Com a República, o instituto passou para a jurisdição da Secretaria de Estado dos Negócios da Instrução Pública, Correios e Telégrafos, criada pelo decreto n. 346, de 19 de abril de 1890, encarregada dos serviços e estabelecimentos de educação e ensino, dos institutos, das academias e sociedades dedicadas às ciências, às letras e às artes. Com a curta vigência dessa pasta, foi transferido para o Ministério da Justiça e Negócios Interiores, responsável pelas competências relativas ao ensino, de acordo com a lei n. 23, de 30 de outubro de 1891, que reorganizou a administração pública brasileira.
Somente em 1901, pelo decreto n. 3.964, de 23 de março, foi aprovado um novo regulamento para a instituição, que teve a denominação alterada para Instituto Nacional de Surdos-Mudos. Ficava mantido seu perfil voltado para a “instrução literária e ensino profissional”, conforme seu regimento, diferindo das instituições congêneres europeias, com perfil assistencial (Brasil, 1968, p. 183). Na verdade, a criação do Instituto Nacional de Surdos-Mudos, na segunda metade do século XIX, marcou o início do processo de institucionalização da educação para a pessoa surda, que esteve inserido no debate sobre a expansão da escolarização para a população pobre, o que foi acompanhado pelo aumento da quantidade de instituições públicas voltadas para profissionalização dos menores (Schueler, 1999), como o Asilo dos Meninos Desvalidos e o Instituto de Menores Artesãos.
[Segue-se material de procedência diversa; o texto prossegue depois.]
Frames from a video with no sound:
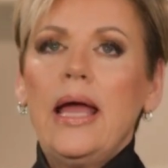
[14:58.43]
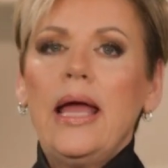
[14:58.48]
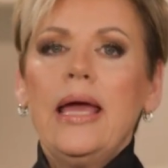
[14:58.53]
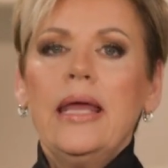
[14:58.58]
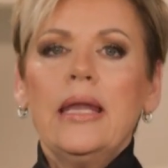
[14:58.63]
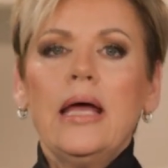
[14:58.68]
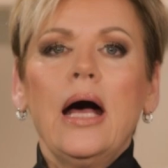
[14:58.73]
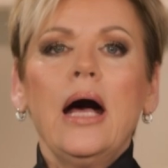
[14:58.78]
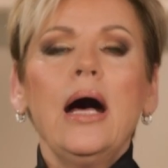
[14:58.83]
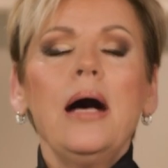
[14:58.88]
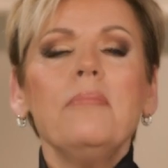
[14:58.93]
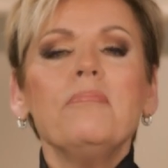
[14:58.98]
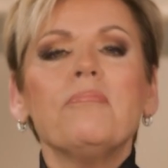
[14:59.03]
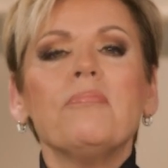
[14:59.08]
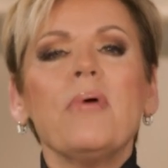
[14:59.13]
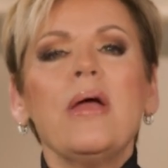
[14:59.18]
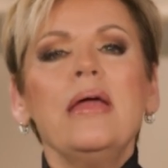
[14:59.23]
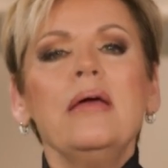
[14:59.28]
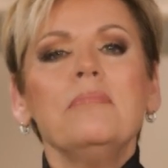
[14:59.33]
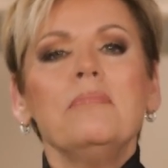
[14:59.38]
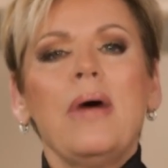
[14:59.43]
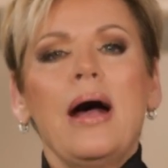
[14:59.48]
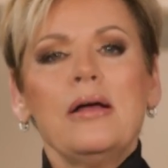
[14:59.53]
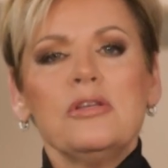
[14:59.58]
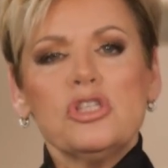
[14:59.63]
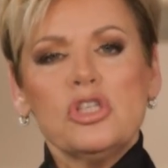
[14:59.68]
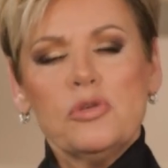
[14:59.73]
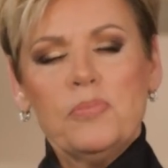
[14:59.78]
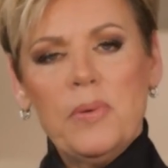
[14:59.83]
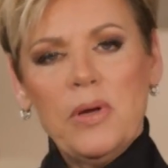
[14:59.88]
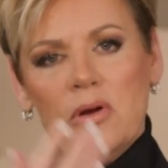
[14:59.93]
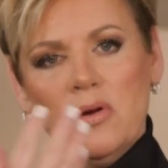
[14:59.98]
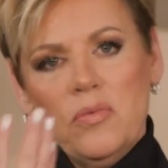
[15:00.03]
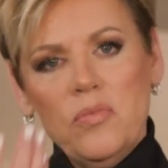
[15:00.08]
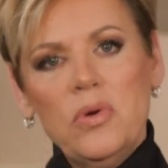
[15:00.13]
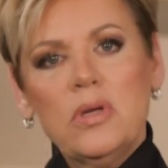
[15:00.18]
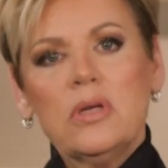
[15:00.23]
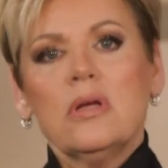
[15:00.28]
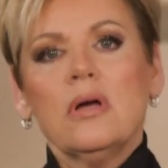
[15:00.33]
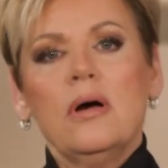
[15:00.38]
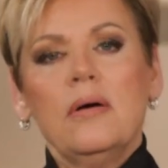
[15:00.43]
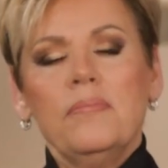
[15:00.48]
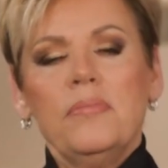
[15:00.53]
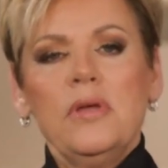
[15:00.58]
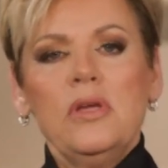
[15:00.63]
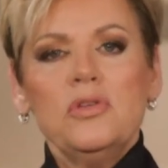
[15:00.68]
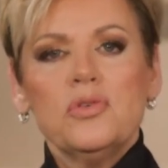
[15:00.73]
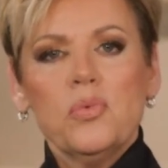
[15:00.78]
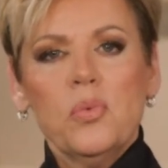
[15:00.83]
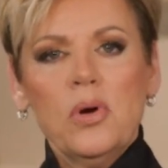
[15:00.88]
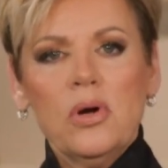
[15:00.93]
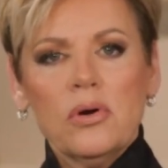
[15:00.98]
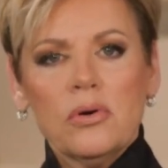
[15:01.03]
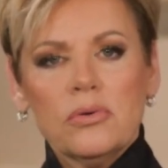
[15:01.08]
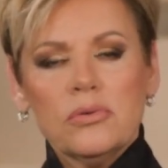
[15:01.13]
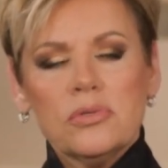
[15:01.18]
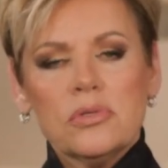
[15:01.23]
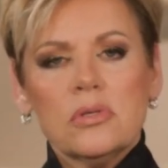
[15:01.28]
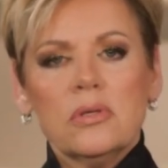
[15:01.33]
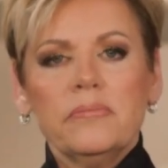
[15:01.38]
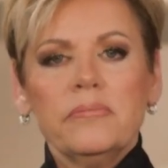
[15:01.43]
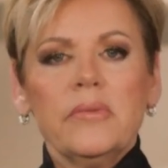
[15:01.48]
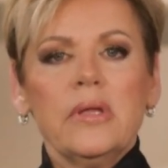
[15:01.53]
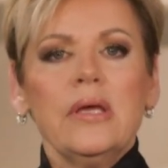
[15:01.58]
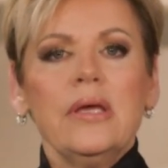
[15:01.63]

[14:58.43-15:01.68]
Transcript: and up in my spirit would come these words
Em seu primeiro regimento do período republicano, aprovado pelo decreto n. 3.964, de 23 de março de 1901, ficava definido que o ensino literário compreendia língua portuguesa, matemática elementar, história e geografia do Brasil, além das “lições de coisas pelo método intuitivo” (Brasil, 1902, p. 386-402). No que diz respeito ao ensino profissional, compreendia arte tipográfica, ofício de encadernador, de dourador, de sapateiro, ginástica. Todos os alunos deveriam aprender um ofício, recebendo uma porcentagem sobre o produto das vendas do que fabricavam.
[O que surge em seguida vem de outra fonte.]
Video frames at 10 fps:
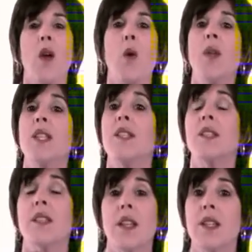We did
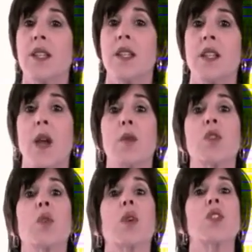studies in the
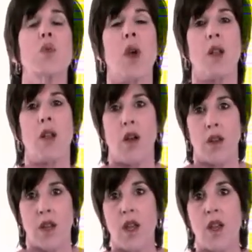laboratory as well
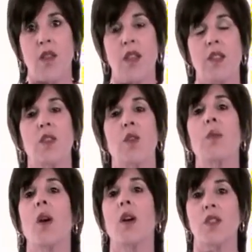on the serum
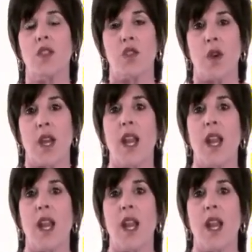concentrate.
Assim, podemos observar que o ensino se orientava pelos mesmos pressupostos das escolas do Rio de Janeiro, afinado com as teorias e práticas educacionais então experimentadas. O regulamento determinava, ainda, que o método misto ou combinado fosse adotado para todas as disciplinas, ou seja, o ensino da linguagem articulada e leitura labial seria ministrado aos alunos que se mostrassem aptos a recebê-lo.
Em 1908, o instituto teve um novo regimento, aprovado pelo decreto n. 6.892, de 19 de março, que manteve boa parte das disposições do anterior. Porém, foi em 1911, com o regimento aprovado pelo decreto n. 9.198, de 12 de dezembro, que foi introduzida uma importante alteração: a adoção do método oral puro em todas as disciplinas, ficando proibido o uso de sinais na prática educacional. Esta mudança, que teria perdurado até 1920 (Bentes; Hayashi, 2016), foi decorrente das deliberações do Congresso de Milão, ocorrido em 1880, em que educadores de surdos decidiram que a linguagem de sinais deveria ser, definitivamente, banida das práticas educacionais e sociais dos surdos.
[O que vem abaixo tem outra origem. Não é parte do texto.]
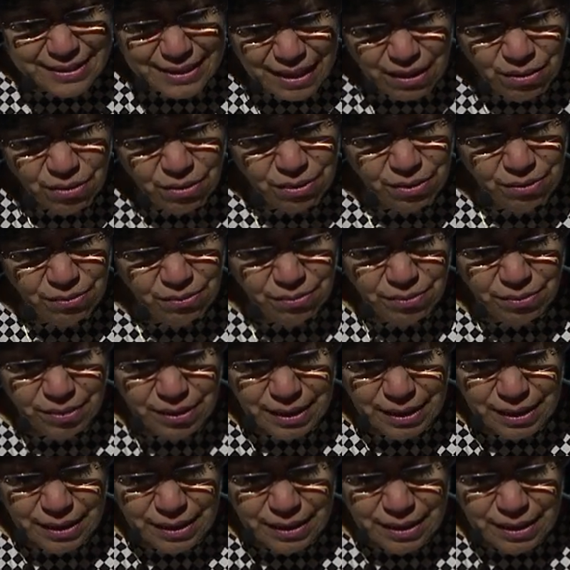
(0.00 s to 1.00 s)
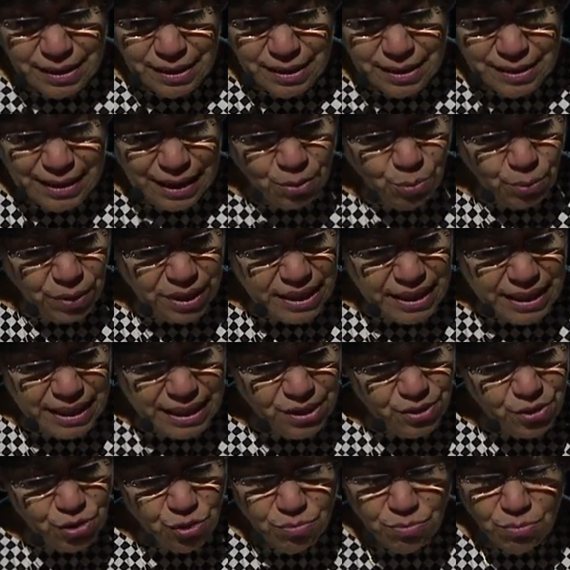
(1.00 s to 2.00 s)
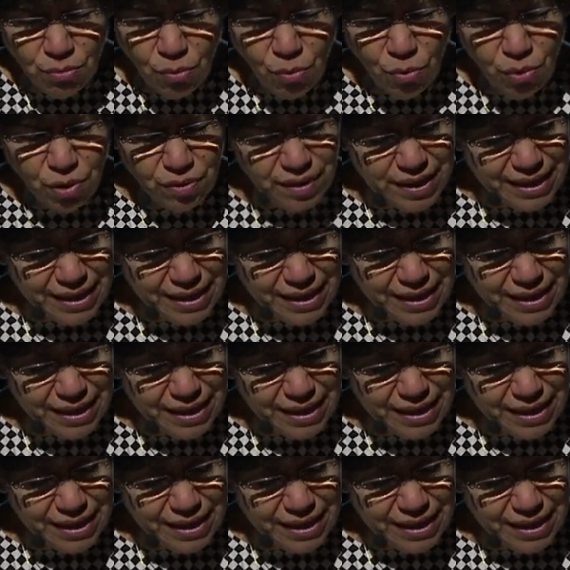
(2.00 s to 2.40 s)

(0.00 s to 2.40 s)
tell you that we need you more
Já em 1914, o diretor Custódio Martins, em relatório enviado ao ministro da Justiça e Negócios Interiores, avaliava que o método oral puro não havia dado os resultados esperados, advogando a proposta de utilização do método misto (Rocha, 2009, p. 56). Apesar disso, em 1921, o decreto n. 15.054, de 19 de outubro, mandava eliminar um dos cargos de repetidor, devido à supressão da cadeira de linguagem articulada e leitura labial.
O regulamento estruturava, ainda, o instituto em duas seções, masculina e feminina, administradas da mesma forma, mas funcionando em prédios diferentes. Para essa adequação foram previstas obras de ampliação do Instituto Nacional dos Surdos-Mudos, que tiveram início apenas em 1913, tendo sido concluídas em 1915. Ainda assim, a seção feminina não foi imediatamente instalada, sendo o prédio ocupado por inúmeras repartições federais, como a Comissão Rondon, o Juízo de Menores, a Inspetoria de Fronteiras e a Escola Nacional de Educação Física (Rocha, 2009, p. 55).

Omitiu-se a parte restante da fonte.